WORK REQUIRED:
Copy the data exactly as it appears, and do not include any pictures.

EXERCISE INPUTS:

=== Begin Enclosure ===

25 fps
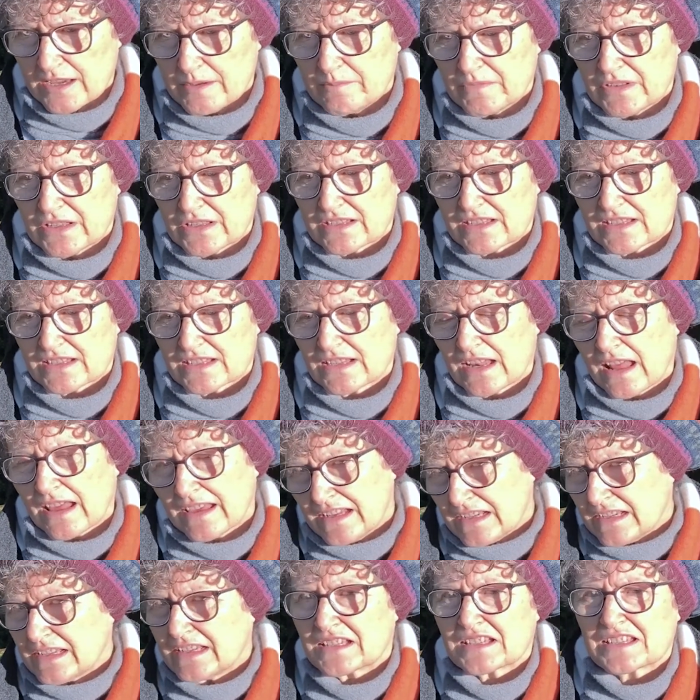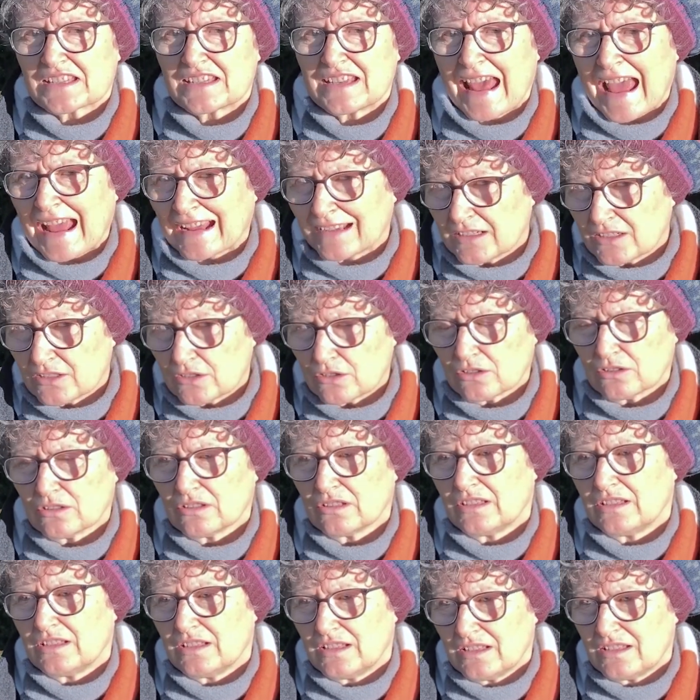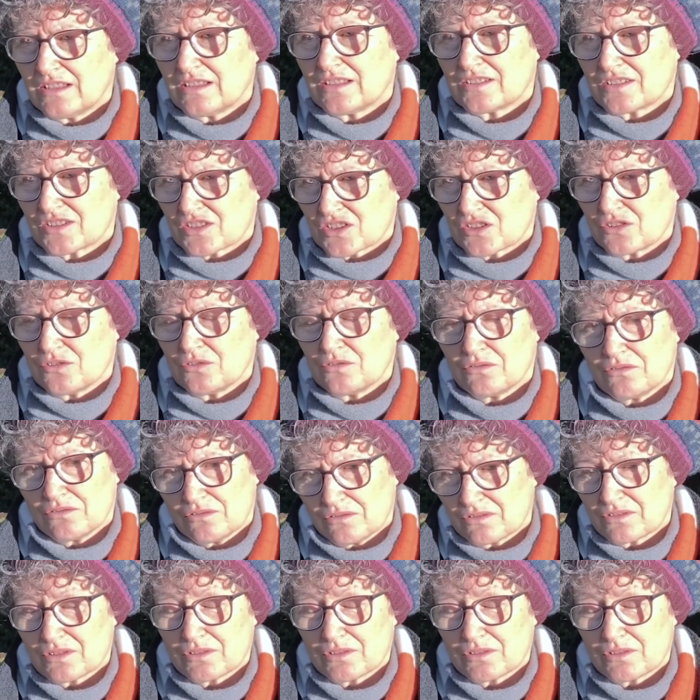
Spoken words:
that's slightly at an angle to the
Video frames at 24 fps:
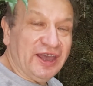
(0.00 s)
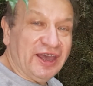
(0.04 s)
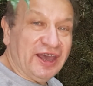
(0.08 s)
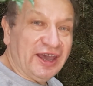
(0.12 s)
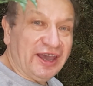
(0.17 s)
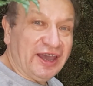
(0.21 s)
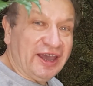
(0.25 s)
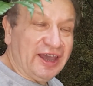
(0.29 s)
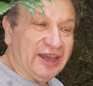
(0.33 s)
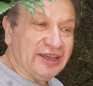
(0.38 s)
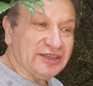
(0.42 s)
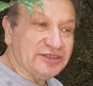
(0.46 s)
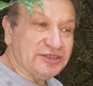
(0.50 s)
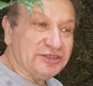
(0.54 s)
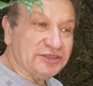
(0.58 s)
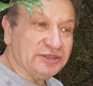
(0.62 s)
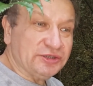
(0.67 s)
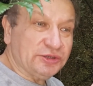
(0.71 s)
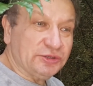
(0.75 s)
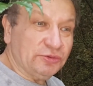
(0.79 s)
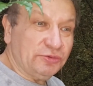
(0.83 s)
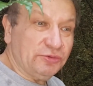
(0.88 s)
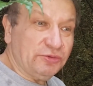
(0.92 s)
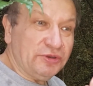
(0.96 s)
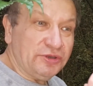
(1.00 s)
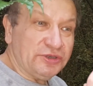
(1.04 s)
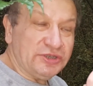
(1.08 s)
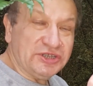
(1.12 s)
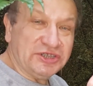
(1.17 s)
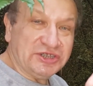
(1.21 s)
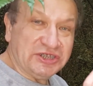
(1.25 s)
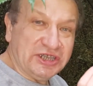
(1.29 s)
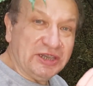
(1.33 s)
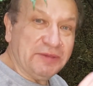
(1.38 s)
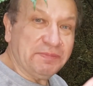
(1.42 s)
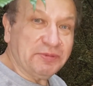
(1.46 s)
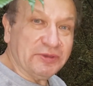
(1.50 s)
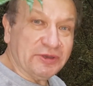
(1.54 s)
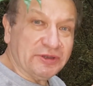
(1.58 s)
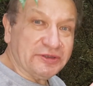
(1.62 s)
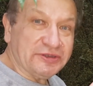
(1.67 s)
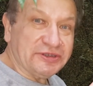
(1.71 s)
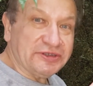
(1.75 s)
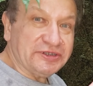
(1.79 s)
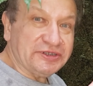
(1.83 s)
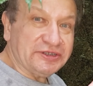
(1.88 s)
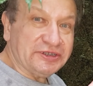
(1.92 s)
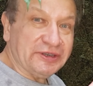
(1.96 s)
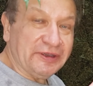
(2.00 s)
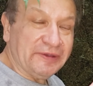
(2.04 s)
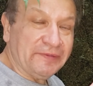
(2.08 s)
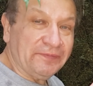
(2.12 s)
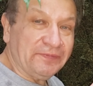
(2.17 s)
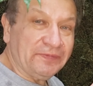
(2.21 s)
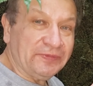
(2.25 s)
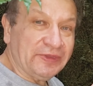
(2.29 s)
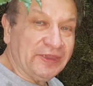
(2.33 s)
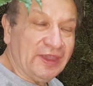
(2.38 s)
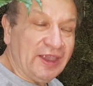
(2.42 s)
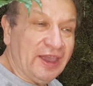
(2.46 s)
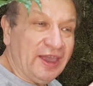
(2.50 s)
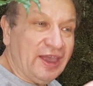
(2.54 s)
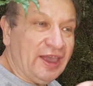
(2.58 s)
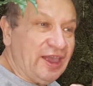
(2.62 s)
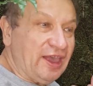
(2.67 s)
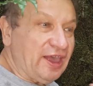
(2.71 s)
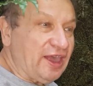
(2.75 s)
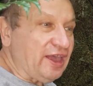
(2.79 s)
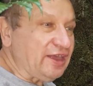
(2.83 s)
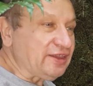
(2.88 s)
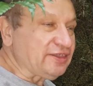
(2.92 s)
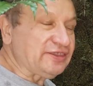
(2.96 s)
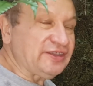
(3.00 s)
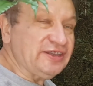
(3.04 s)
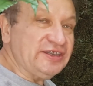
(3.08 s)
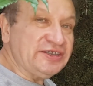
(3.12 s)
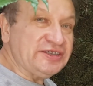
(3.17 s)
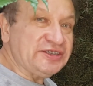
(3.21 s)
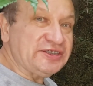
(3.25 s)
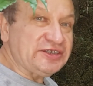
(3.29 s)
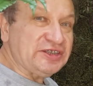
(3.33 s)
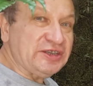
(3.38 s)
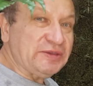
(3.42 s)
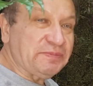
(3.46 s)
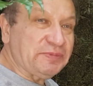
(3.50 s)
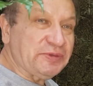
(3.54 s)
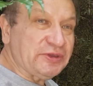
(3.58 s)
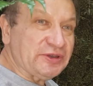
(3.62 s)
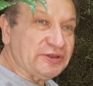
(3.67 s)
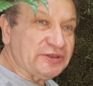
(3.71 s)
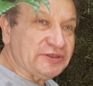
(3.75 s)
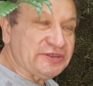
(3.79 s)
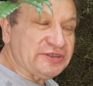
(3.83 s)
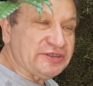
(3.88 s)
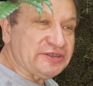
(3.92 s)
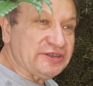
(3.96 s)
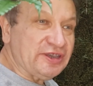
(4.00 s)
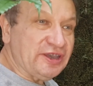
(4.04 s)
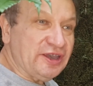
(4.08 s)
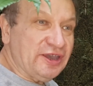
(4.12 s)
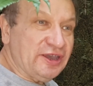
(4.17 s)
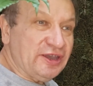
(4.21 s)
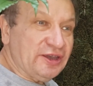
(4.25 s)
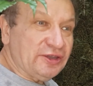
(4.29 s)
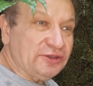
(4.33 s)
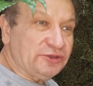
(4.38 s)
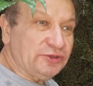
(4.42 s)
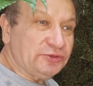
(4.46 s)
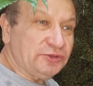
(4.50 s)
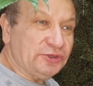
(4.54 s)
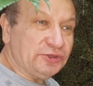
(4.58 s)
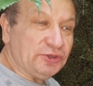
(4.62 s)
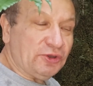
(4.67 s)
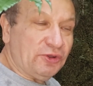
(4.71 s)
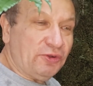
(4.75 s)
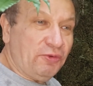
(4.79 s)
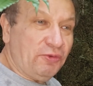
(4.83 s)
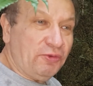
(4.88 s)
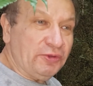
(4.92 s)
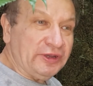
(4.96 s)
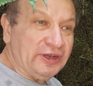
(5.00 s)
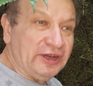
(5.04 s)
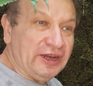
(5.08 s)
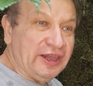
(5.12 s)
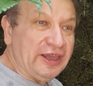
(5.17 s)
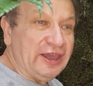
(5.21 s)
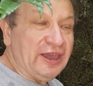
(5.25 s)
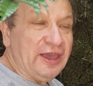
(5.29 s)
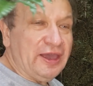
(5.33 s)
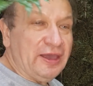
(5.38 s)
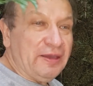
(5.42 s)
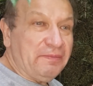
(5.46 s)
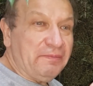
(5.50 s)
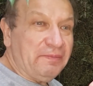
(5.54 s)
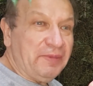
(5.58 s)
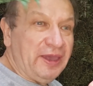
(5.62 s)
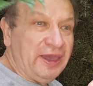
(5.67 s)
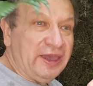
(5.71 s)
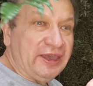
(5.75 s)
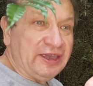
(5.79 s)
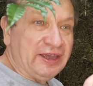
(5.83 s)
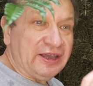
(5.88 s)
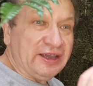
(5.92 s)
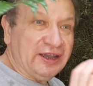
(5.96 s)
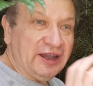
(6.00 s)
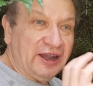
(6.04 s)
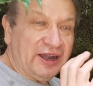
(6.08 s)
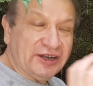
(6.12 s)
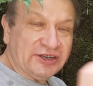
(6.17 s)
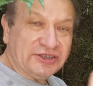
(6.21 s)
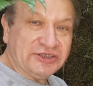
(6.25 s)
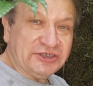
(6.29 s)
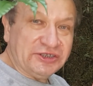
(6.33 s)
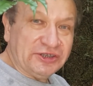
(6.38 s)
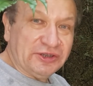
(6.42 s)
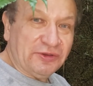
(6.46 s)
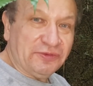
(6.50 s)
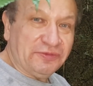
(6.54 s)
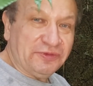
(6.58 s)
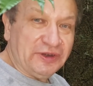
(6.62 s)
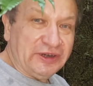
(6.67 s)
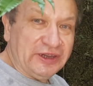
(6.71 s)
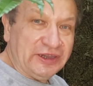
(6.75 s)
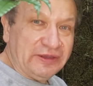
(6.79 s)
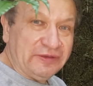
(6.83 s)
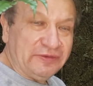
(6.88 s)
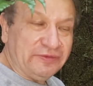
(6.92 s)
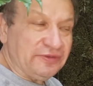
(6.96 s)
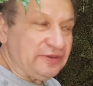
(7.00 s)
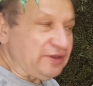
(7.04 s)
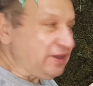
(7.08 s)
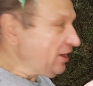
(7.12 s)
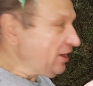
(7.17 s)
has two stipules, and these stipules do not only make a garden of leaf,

=== End Enclosure ===

TASK ANSWER:
25 fps
Spoken words:
that's slightly at an angle to the
Video frames at 24 fps:
(0.00 s)
(0.04 s)
(0.08 s)
(0.12 s)
(0.17 s)
(0.21 s)
(0.25 s)
(0.29 s)
(0.33 s)
(0.38 s)
(0.42 s)
(0.46 s)
(0.50 s)
(0.54 s)
(0.58 s)
(0.62 s)
(0.67 s)
(0.71 s)
(0.75 s)
(0.79 s)
(0.83 s)
(0.88 s)
(0.92 s)
(0.96 s)
(1.00 s)
(1.04 s)
(1.08 s)
(1.12 s)
(1.17 s)
(1.21 s)
(1.25 s)
(1.29 s)
(1.33 s)
(1.38 s)
(1.42 s)
(1.46 s)
(1.50 s)
(1.54 s)
(1.58 s)
(1.62 s)
(1.67 s)
(1.71 s)
(1.75 s)
(1.79 s)
(1.83 s)
(1.88 s)
(1.92 s)
(1.96 s)
(2.00 s)
(2.04 s)
(2.08 s)
(2.12 s)
(2.17 s)
(2.21 s)
(2.25 s)
(2.29 s)
(2.33 s)
(2.38 s)
(2.42 s)
(2.46 s)
(2.50 s)
(2.54 s)
(2.58 s)
(2.62 s)
(2.67 s)
(2.71 s)
(2.75 s)
(2.79 s)
(2.83 s)
(2.88 s)
(2.92 s)
(2.96 s)
(3.00 s)
(3.04 s)
(3.08 s)
(3.12 s)
(3.17 s)
(3.21 s)
(3.25 s)
(3.29 s)
(3.33 s)
(3.38 s)
(3.42 s)
(3.46 s)
(3.50 s)
(3.54 s)
(3.58 s)
(3.62 s)
(3.67 s)
(3.71 s)
(3.75 s)
(3.79 s)
(3.83 s)
(3.88 s)
(3.92 s)
(3.96 s)
(4.00 s)
(4.04 s)
(4.08 s)
(4.12 s)
(4.17 s)
(4.21 s)
(4.25 s)
(4.29 s)
(4.33 s)
(4.38 s)
(4.42 s)
(4.46 s)
(4.50 s)
(4.54 s)
(4.58 s)
(4.62 s)
(4.67 s)
(4.71 s)
(4.75 s)
(4.79 s)
(4.83 s)
(4.88 s)
(4.92 s)
(4.96 s)
(5.00 s)
(5.04 s)
(5.08 s)
(5.12 s)
(5.17 s)
(5.21 s)
(5.25 s)
(5.29 s)
(5.33 s)
(5.38 s)
(5.42 s)
(5.46 s)
(5.50 s)
(5.54 s)
(5.58 s)
(5.62 s)
(5.67 s)
(5.71 s)
(5.75 s)
(5.79 s)
(5.83 s)
(5.88 s)
(5.92 s)
(5.96 s)
(6.00 s)
(6.04 s)
(6.08 s)
(6.12 s)
(6.17 s)
(6.21 s)
(6.25 s)
(6.29 s)
(6.33 s)
(6.38 s)
(6.42 s)
(6.46 s)
(6.50 s)
(6.54 s)
(6.58 s)
(6.62 s)
(6.67 s)
(6.71 s)
(6.75 s)
(6.79 s)
(6.83 s)
(6.88 s)
(6.92 s)
(6.96 s)
(7.00 s)
(7.04 s)
(7.08 s)
(7.12 s)
(7.17 s)
has two stipules, and these stipules do not only make a garden of leaf,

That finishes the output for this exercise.